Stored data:
· · · · · · ·

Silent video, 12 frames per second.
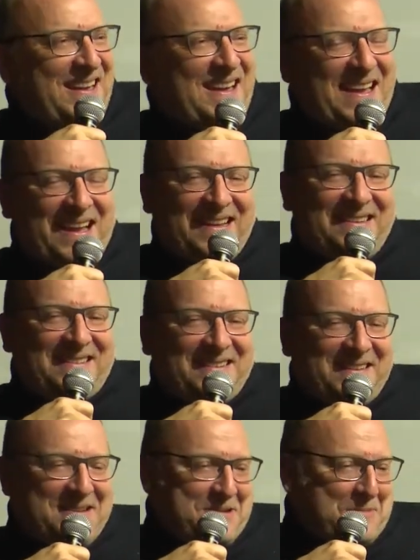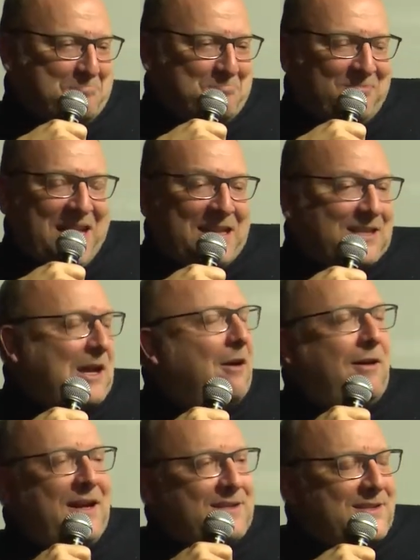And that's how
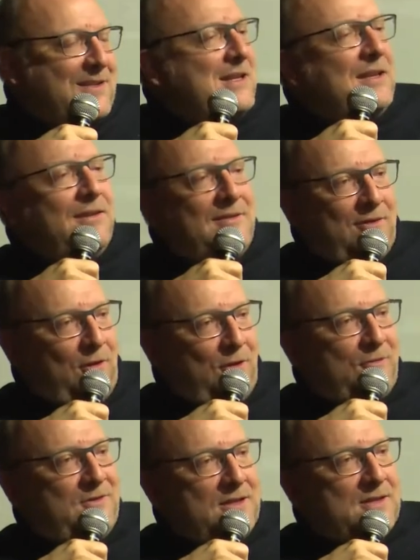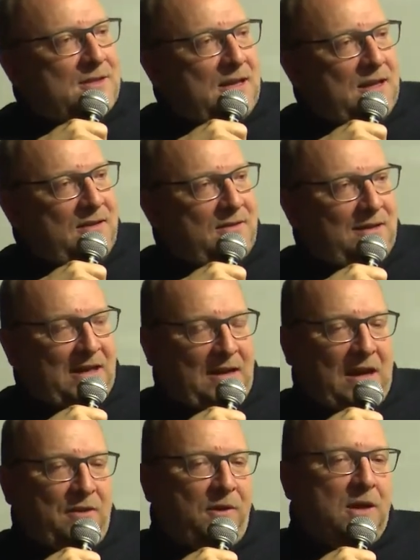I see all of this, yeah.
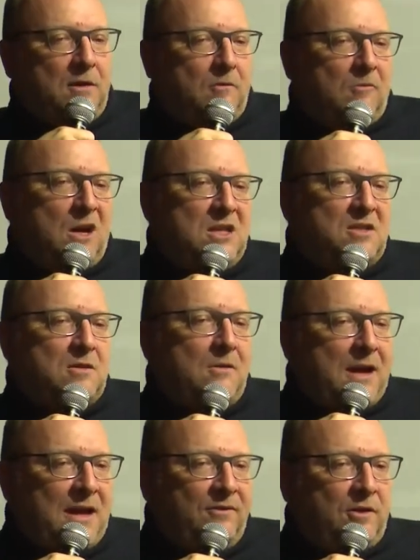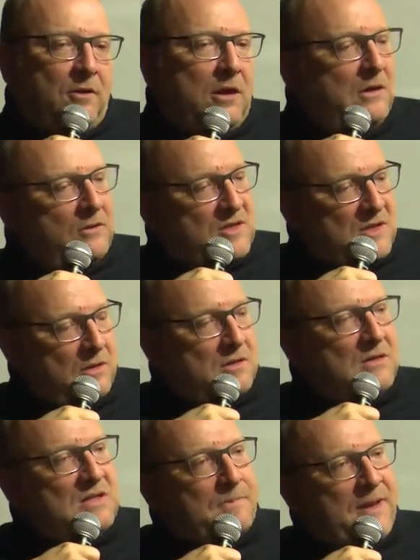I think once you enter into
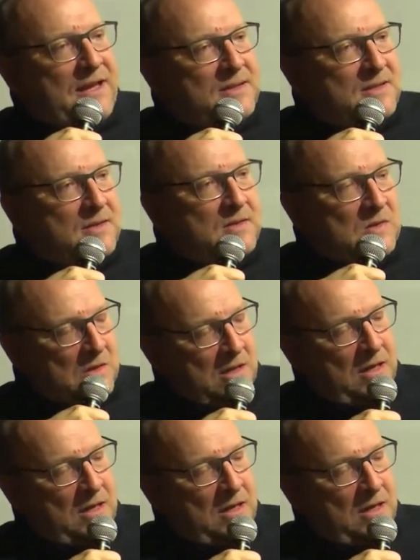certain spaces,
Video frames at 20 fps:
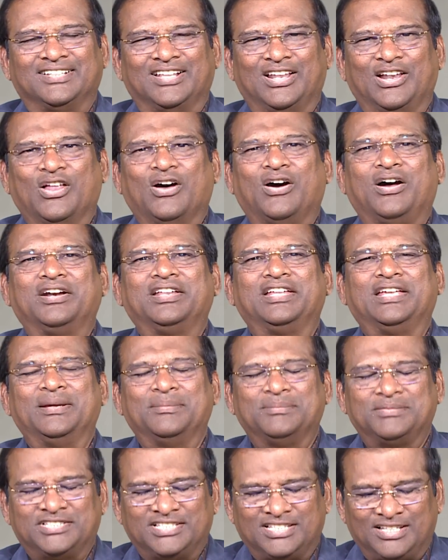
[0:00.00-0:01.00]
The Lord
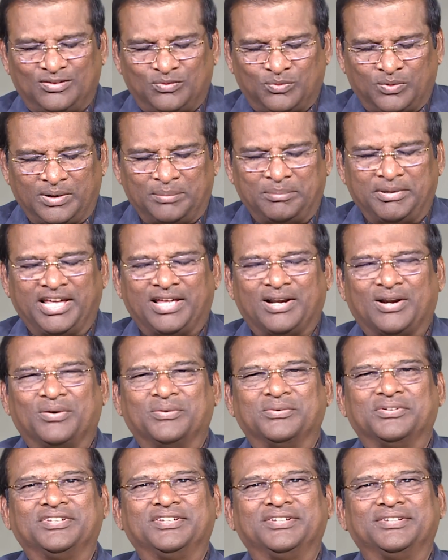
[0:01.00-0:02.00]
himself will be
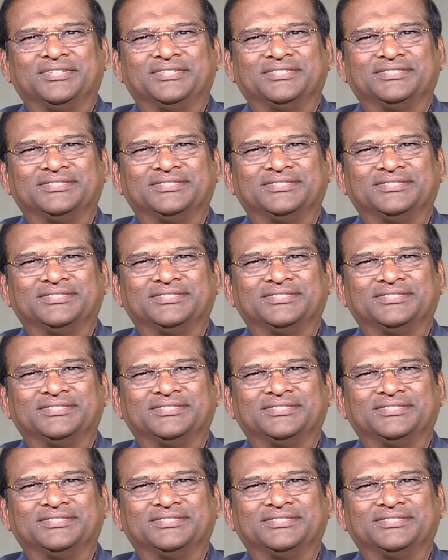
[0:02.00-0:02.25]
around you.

· · · · · · ·

# Task prompt
Without including any pictures, copy every line above exactly.

# Task solution
Silent video, 12 frames per second.
And that's how
I see all of this, yeah.
I think once you enter into
certain spaces,
Video frames at 20 fps:
[0:00.00-0:01.00]
The Lord
[0:01.00-0:02.00]
himself will be
[0:02.00-0:02.25]
around you.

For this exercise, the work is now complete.